Brief
Restate word for word only the lines running from the one with "[0:06.30-0:07.20]" to the end of the data, both ends included. Omit any pictures.
#### Record extracts ####
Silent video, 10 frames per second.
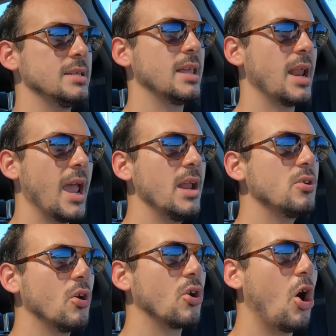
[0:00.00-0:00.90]
that
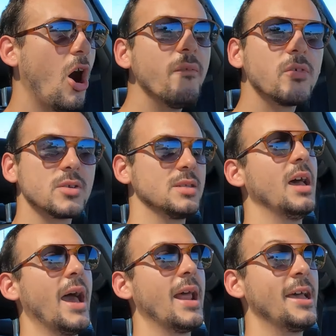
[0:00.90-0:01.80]
Hankook offers
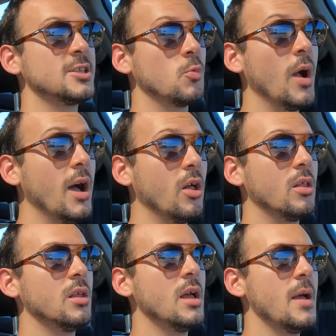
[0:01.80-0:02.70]
that as
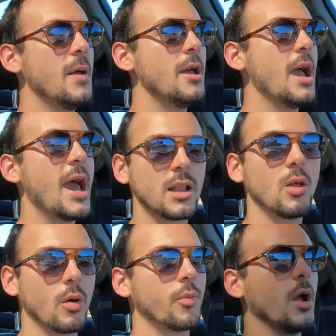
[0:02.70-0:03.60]
well at a
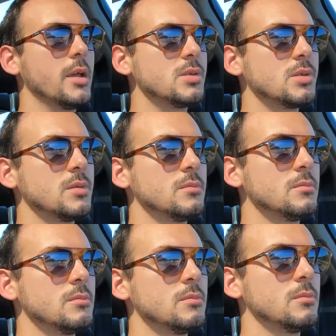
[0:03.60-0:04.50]
lower price.
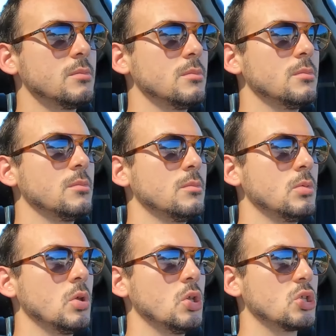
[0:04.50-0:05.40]

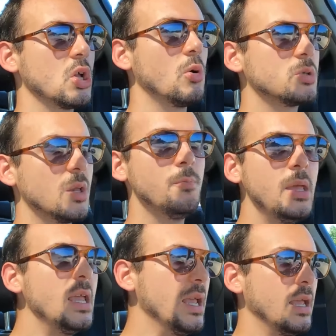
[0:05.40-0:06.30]
So to
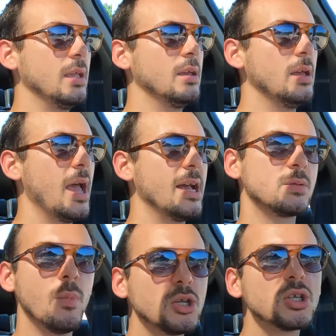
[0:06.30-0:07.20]
me,
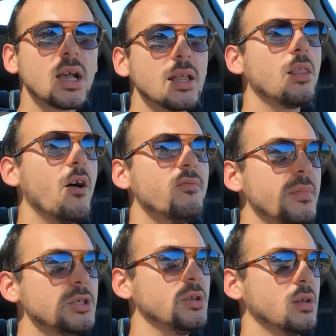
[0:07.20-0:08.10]
as much as I love
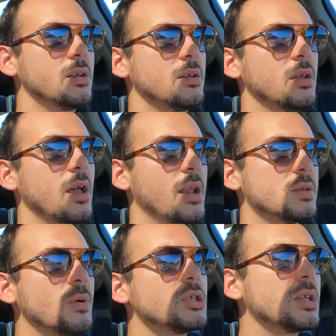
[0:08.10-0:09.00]
Michelin,
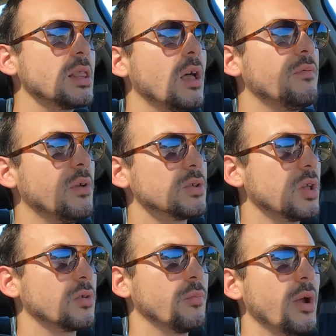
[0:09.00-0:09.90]
as much as I love those
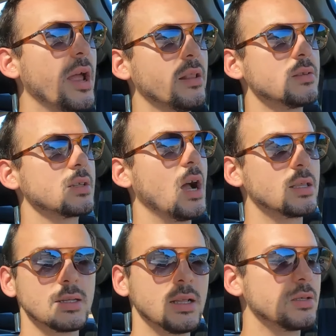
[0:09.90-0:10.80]
other brands,
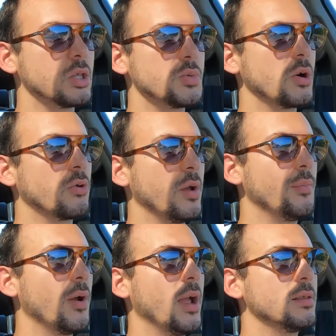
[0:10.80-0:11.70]
Continental as well, a great
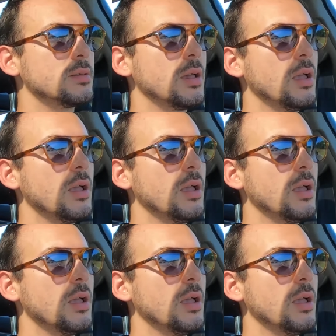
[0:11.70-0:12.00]
brand,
####
Written response
[0:06.30-0:07.20]
me,
[0:07.20-0:08.10]
as much as I love
[0:08.10-0:09.00]
Michelin,
[0:09.00-0:09.90]
as much as I love those
[0:09.90-0:10.80]
other brands,
[0:10.80-0:11.70]
Continental as well, a great
[0:11.70-0:12.00]
brand,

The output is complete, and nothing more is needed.